=== Record set ===

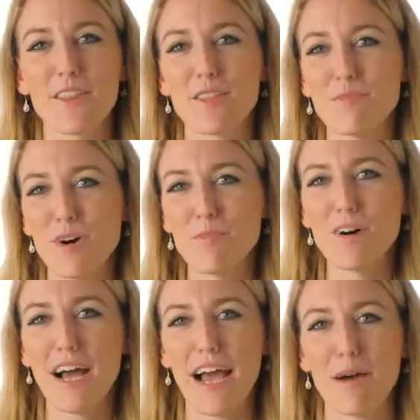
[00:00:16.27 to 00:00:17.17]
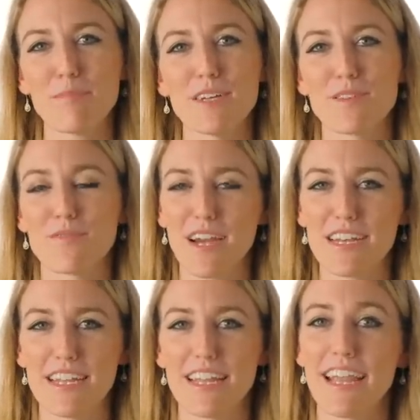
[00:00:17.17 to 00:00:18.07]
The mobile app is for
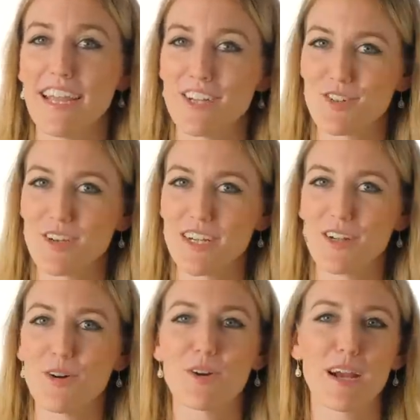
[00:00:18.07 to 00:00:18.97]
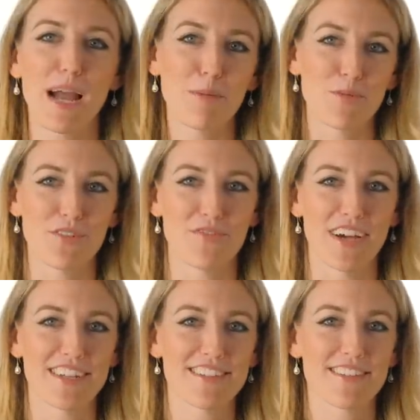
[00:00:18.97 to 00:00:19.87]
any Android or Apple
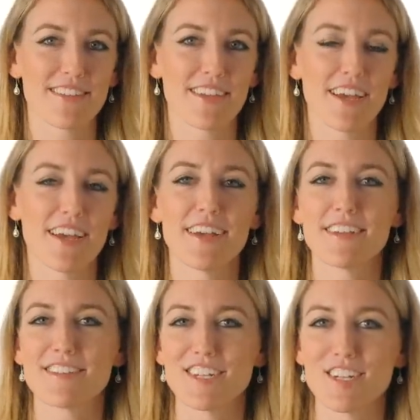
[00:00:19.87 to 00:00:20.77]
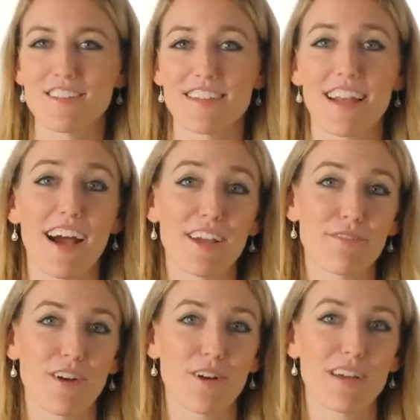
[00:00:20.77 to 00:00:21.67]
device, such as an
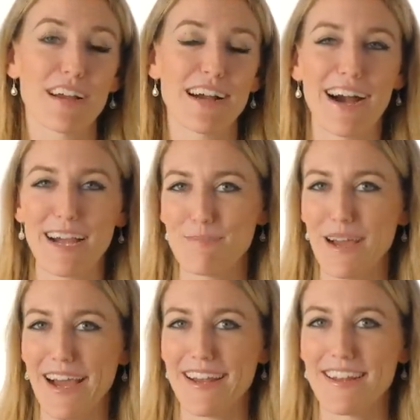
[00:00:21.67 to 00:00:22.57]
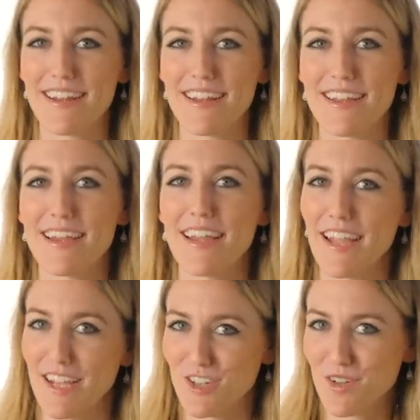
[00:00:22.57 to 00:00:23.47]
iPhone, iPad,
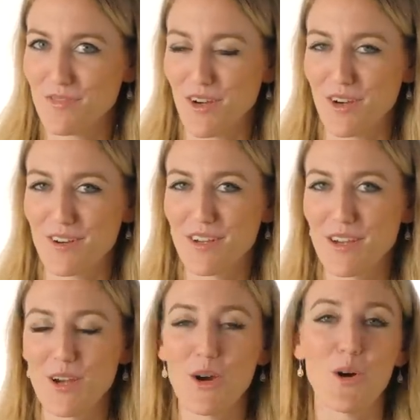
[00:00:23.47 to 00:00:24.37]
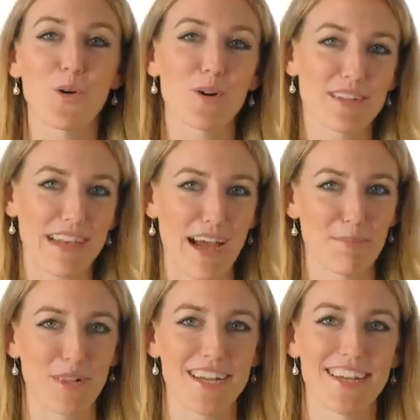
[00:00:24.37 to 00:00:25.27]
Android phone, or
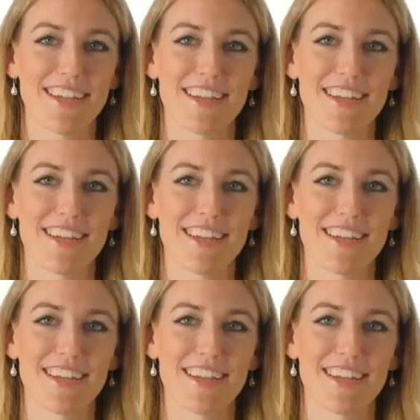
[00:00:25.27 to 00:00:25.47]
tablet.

===
=== Record set ===

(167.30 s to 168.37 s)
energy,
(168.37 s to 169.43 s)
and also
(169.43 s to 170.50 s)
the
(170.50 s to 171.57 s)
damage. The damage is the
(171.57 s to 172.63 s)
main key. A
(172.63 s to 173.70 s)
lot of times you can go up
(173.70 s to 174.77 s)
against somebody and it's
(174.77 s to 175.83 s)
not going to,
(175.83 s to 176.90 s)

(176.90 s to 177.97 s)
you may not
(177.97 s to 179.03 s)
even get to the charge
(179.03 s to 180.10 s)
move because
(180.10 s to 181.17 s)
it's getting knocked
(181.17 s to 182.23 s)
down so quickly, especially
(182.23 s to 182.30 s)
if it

===

Instructions to follow: Look through the material above. Transcribe exactly the lines between the ones with "[00:00:16.27 to 00:00:17.17]" and "[00:00:23.47 to 00:00:24.37]", inclusive, and keep pictures out.

Result below:
[00:00:16.27 to 00:00:17.17]
[00:00:17.17 to 00:00:18.07]
The mobile app is for
[00:00:18.07 to 00:00:18.97]
[00:00:18.97 to 00:00:19.87]
any Android or Apple
[00:00:19.87 to 00:00:20.77]
[00:00:20.77 to 00:00:21.67]
device, such as an
[00:00:21.67 to 00:00:22.57]
[00:00:22.57 to 00:00:23.47]
iPhone, iPad,
[00:00:23.47 to 00:00:24.37]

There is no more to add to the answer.